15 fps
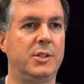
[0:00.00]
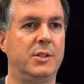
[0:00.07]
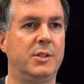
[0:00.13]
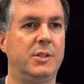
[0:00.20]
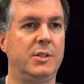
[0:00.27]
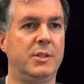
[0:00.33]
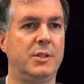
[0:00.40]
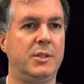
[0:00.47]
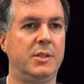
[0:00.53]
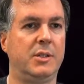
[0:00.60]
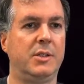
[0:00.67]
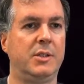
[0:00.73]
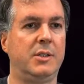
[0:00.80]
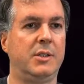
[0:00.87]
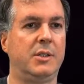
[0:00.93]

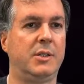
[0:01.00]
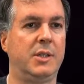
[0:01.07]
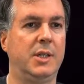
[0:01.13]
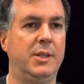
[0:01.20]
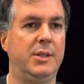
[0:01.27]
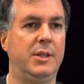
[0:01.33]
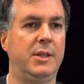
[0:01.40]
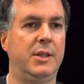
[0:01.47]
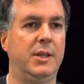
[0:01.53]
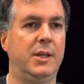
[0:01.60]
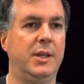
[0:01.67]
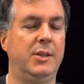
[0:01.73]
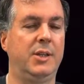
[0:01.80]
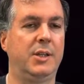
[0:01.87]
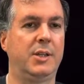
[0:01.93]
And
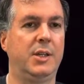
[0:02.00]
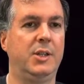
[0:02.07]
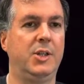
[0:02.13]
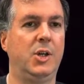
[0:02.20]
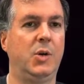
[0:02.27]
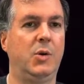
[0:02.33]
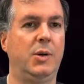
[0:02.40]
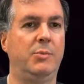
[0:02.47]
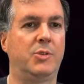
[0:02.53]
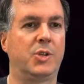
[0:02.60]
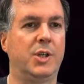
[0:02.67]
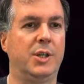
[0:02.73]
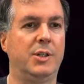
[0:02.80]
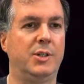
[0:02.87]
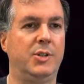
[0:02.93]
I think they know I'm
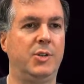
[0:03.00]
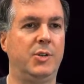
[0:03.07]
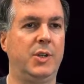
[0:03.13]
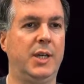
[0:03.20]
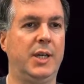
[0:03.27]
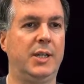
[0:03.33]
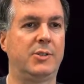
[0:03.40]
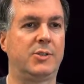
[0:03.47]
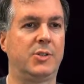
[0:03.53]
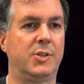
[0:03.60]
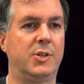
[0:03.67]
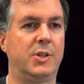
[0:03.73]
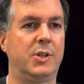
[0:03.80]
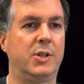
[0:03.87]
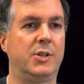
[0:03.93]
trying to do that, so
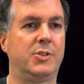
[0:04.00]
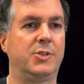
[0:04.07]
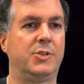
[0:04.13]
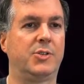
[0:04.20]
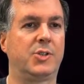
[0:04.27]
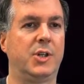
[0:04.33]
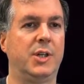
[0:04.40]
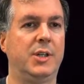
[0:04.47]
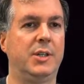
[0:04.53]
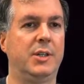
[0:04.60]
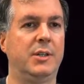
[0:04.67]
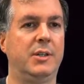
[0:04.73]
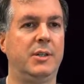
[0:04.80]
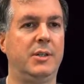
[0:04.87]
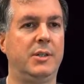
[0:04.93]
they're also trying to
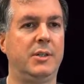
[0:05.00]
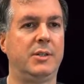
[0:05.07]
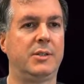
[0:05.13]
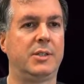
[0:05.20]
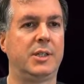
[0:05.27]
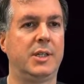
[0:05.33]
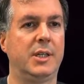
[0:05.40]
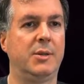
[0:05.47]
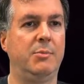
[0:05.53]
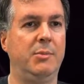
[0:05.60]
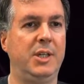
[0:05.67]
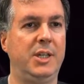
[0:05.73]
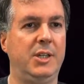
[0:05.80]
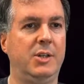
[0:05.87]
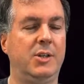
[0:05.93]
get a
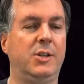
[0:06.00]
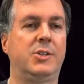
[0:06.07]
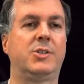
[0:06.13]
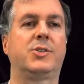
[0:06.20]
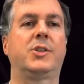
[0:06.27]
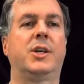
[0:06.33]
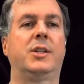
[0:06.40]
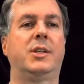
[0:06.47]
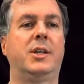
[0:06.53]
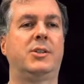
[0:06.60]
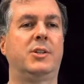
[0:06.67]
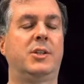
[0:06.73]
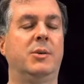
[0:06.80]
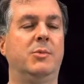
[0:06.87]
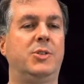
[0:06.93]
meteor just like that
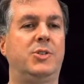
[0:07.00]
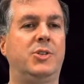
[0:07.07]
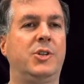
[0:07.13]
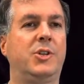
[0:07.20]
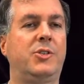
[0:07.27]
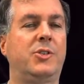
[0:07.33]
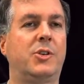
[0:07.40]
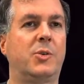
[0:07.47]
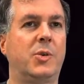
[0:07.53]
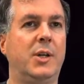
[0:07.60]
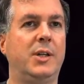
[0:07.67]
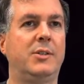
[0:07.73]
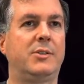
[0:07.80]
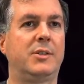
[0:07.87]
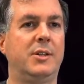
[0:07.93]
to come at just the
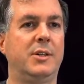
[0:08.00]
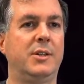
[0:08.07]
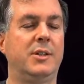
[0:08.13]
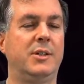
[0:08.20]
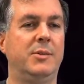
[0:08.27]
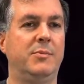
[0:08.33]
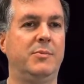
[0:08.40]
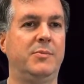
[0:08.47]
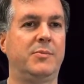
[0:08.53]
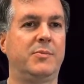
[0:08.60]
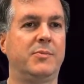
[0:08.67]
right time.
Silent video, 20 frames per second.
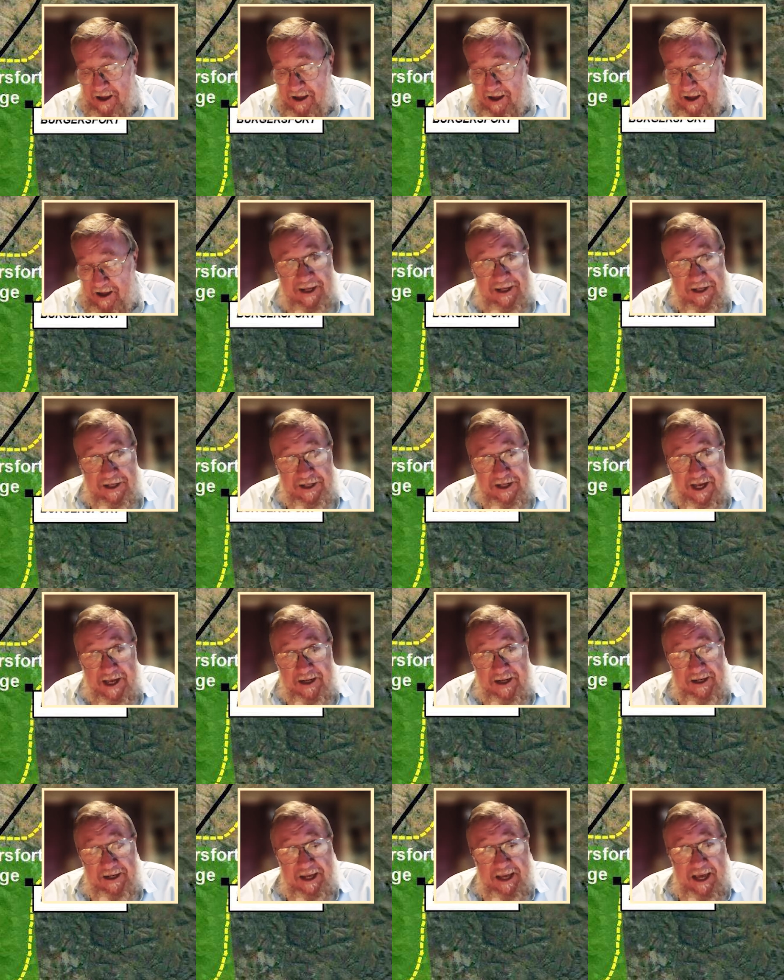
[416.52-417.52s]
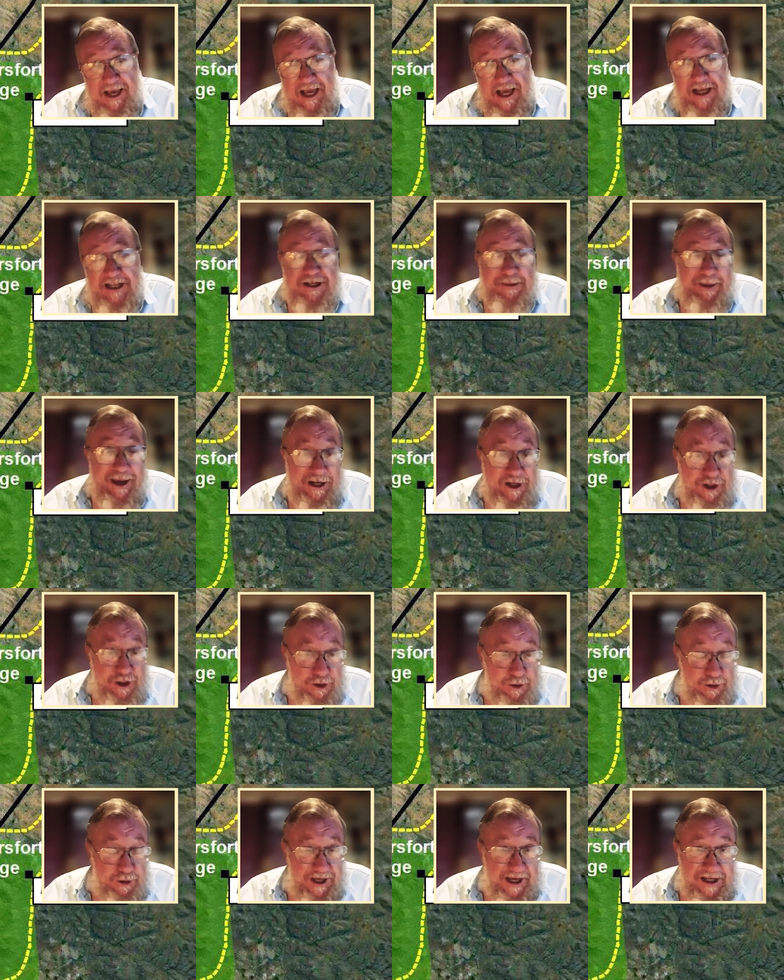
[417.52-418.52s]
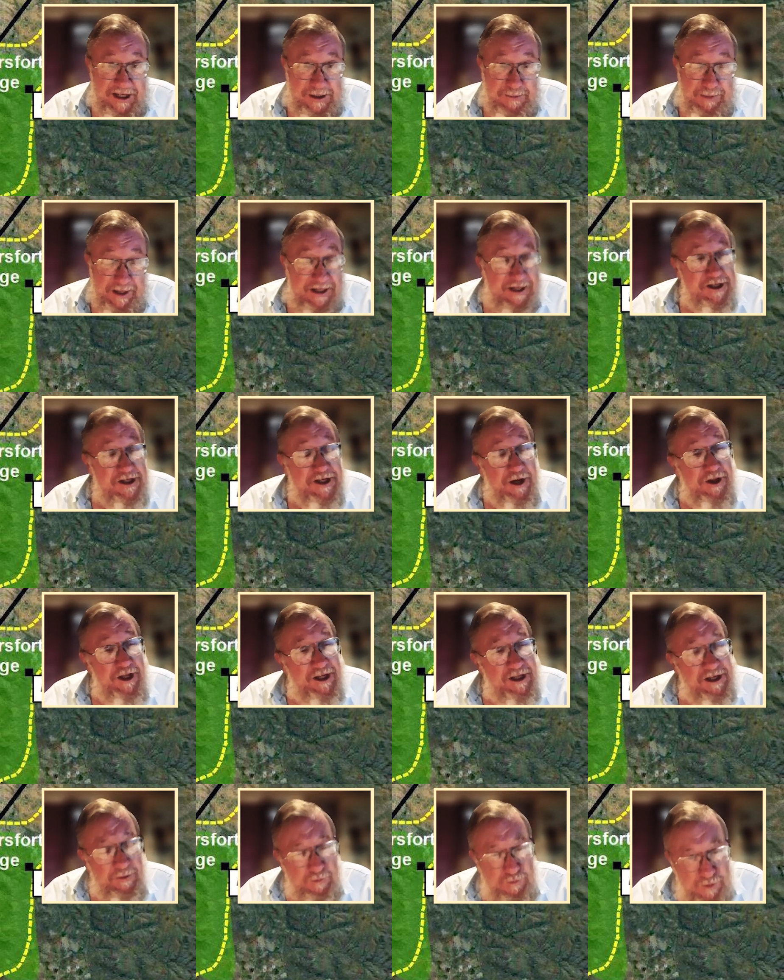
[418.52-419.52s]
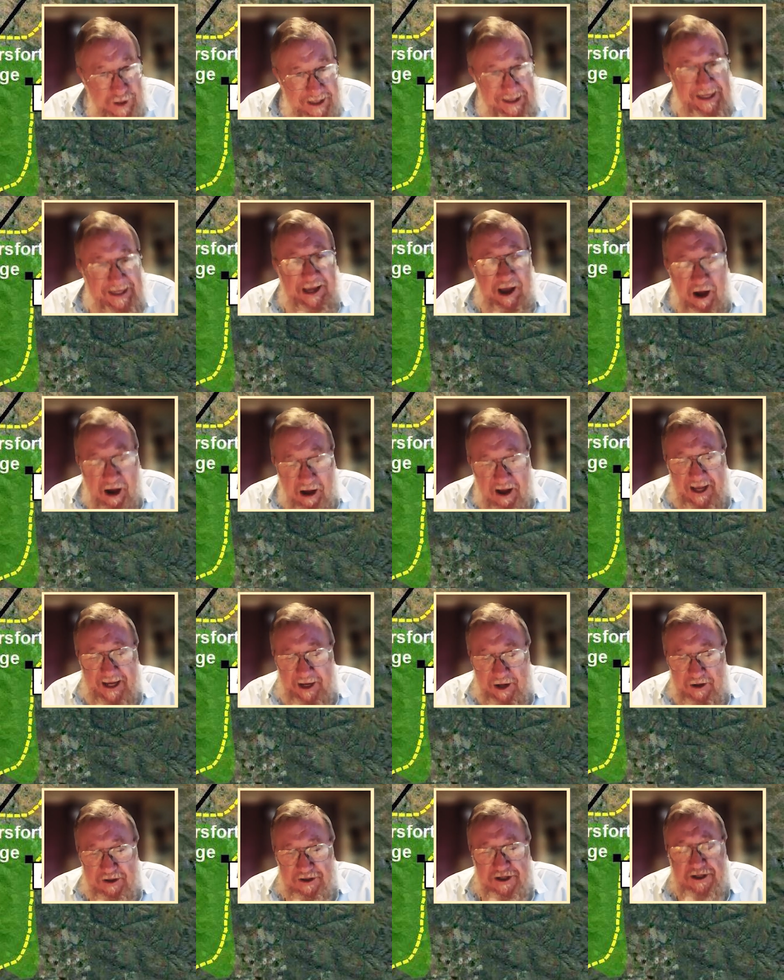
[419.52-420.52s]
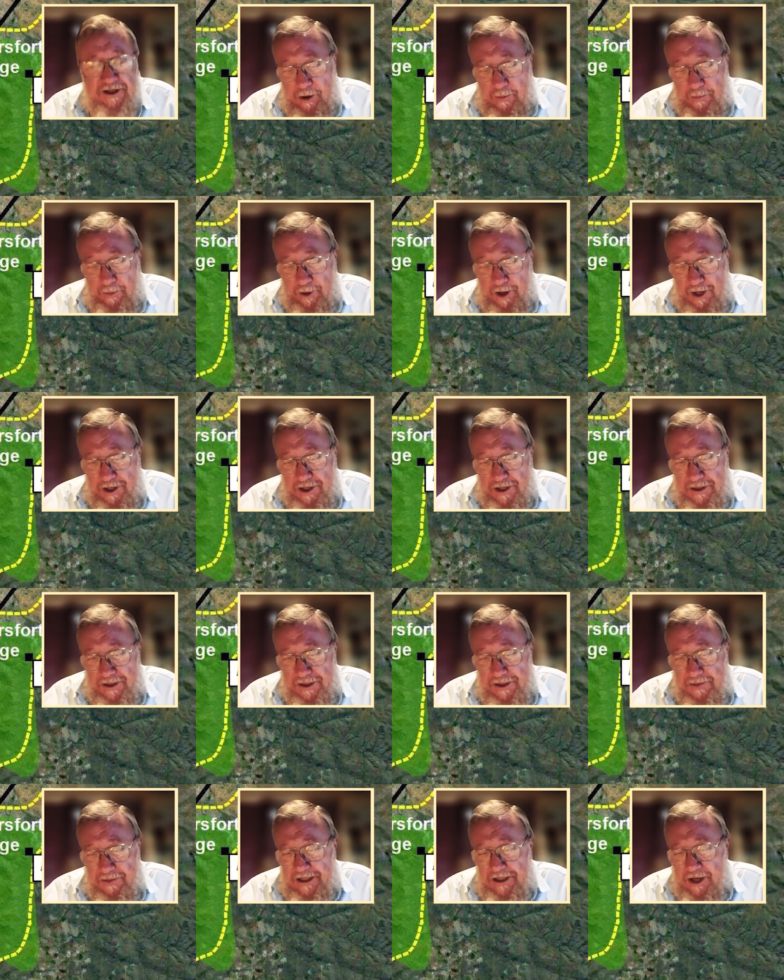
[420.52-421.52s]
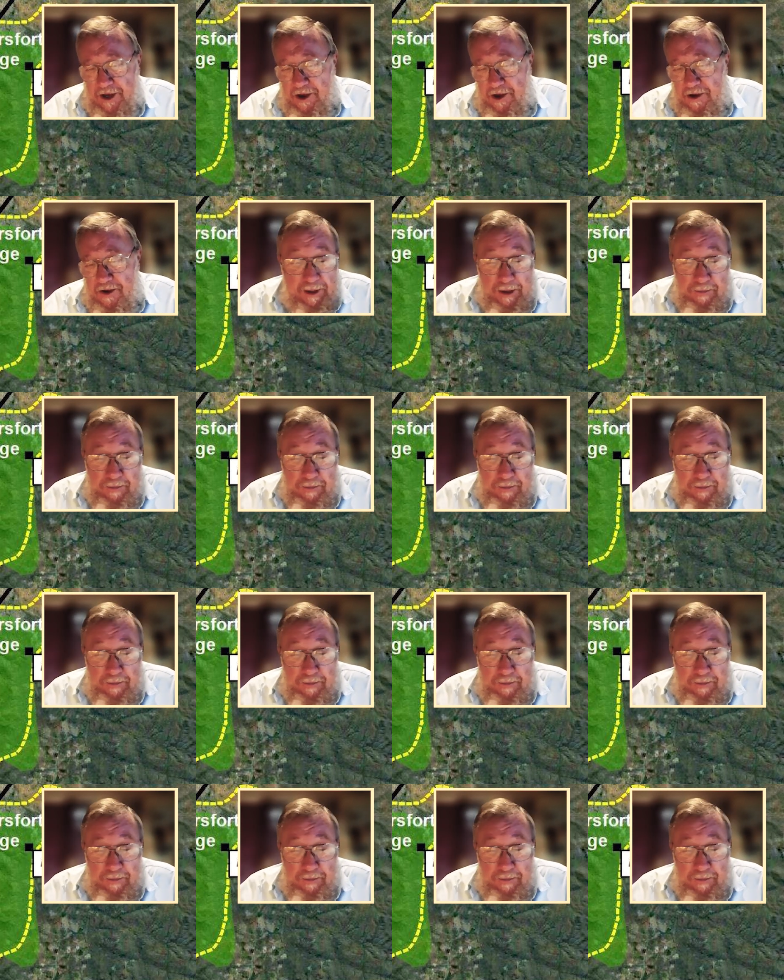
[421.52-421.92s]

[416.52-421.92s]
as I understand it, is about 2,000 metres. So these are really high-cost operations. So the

> **What the task asks**:
Without including any pictures, print all of the material exactly as given.

> **Output for this task**:
15 fps
[0:00.00]
[0:00.07]
[0:00.13]
[0:00.20]
[0:00.27]
[0:00.33]
[0:00.40]
[0:00.47]
[0:00.53]
[0:00.60]
[0:00.67]
[0:00.73]
[0:00.80]
[0:00.87]
[0:00.93]

[0:01.00]
[0:01.07]
[0:01.13]
[0:01.20]
[0:01.27]
[0:01.33]
[0:01.40]
[0:01.47]
[0:01.53]
[0:01.60]
[0:01.67]
[0:01.73]
[0:01.80]
[0:01.87]
[0:01.93]
And
[0:02.00]
[0:02.07]
[0:02.13]
[0:02.20]
[0:02.27]
[0:02.33]
[0:02.40]
[0:02.47]
[0:02.53]
[0:02.60]
[0:02.67]
[0:02.73]
[0:02.80]
[0:02.87]
[0:02.93]
I think they know I'm
[0:03.00]
[0:03.07]
[0:03.13]
[0:03.20]
[0:03.27]
[0:03.33]
[0:03.40]
[0:03.47]
[0:03.53]
[0:03.60]
[0:03.67]
[0:03.73]
[0:03.80]
[0:03.87]
[0:03.93]
trying to do that, so
[0:04.00]
[0:04.07]
[0:04.13]
[0:04.20]
[0:04.27]
[0:04.33]
[0:04.40]
[0:04.47]
[0:04.53]
[0:04.60]
[0:04.67]
[0:04.73]
[0:04.80]
[0:04.87]
[0:04.93]
they're also trying to
[0:05.00]
[0:05.07]
[0:05.13]
[0:05.20]
[0:05.27]
[0:05.33]
[0:05.40]
[0:05.47]
[0:05.53]
[0:05.60]
[0:05.67]
[0:05.73]
[0:05.80]
[0:05.87]
[0:05.93]
get a
[0:06.00]
[0:06.07]
[0:06.13]
[0:06.20]
[0:06.27]
[0:06.33]
[0:06.40]
[0:06.47]
[0:06.53]
[0:06.60]
[0:06.67]
[0:06.73]
[0:06.80]
[0:06.87]
[0:06.93]
meteor just like that
[0:07.00]
[0:07.07]
[0:07.13]
[0:07.20]
[0:07.27]
[0:07.33]
[0:07.40]
[0:07.47]
[0:07.53]
[0:07.60]
[0:07.67]
[0:07.73]
[0:07.80]
[0:07.87]
[0:07.93]
to come at just the
[0:08.00]
[0:08.07]
[0:08.13]
[0:08.20]
[0:08.27]
[0:08.33]
[0:08.40]
[0:08.47]
[0:08.53]
[0:08.60]
[0:08.67]
right time.
Silent video, 20 frames per second.
[416.52-417.52s]
[417.52-418.52s]
[418.52-419.52s]
[419.52-420.52s]
[420.52-421.52s]
[421.52-421.92s]

[416.52-421.92s]
as I understand it, is about 2,000 metres. So these are really high-cost operations. So the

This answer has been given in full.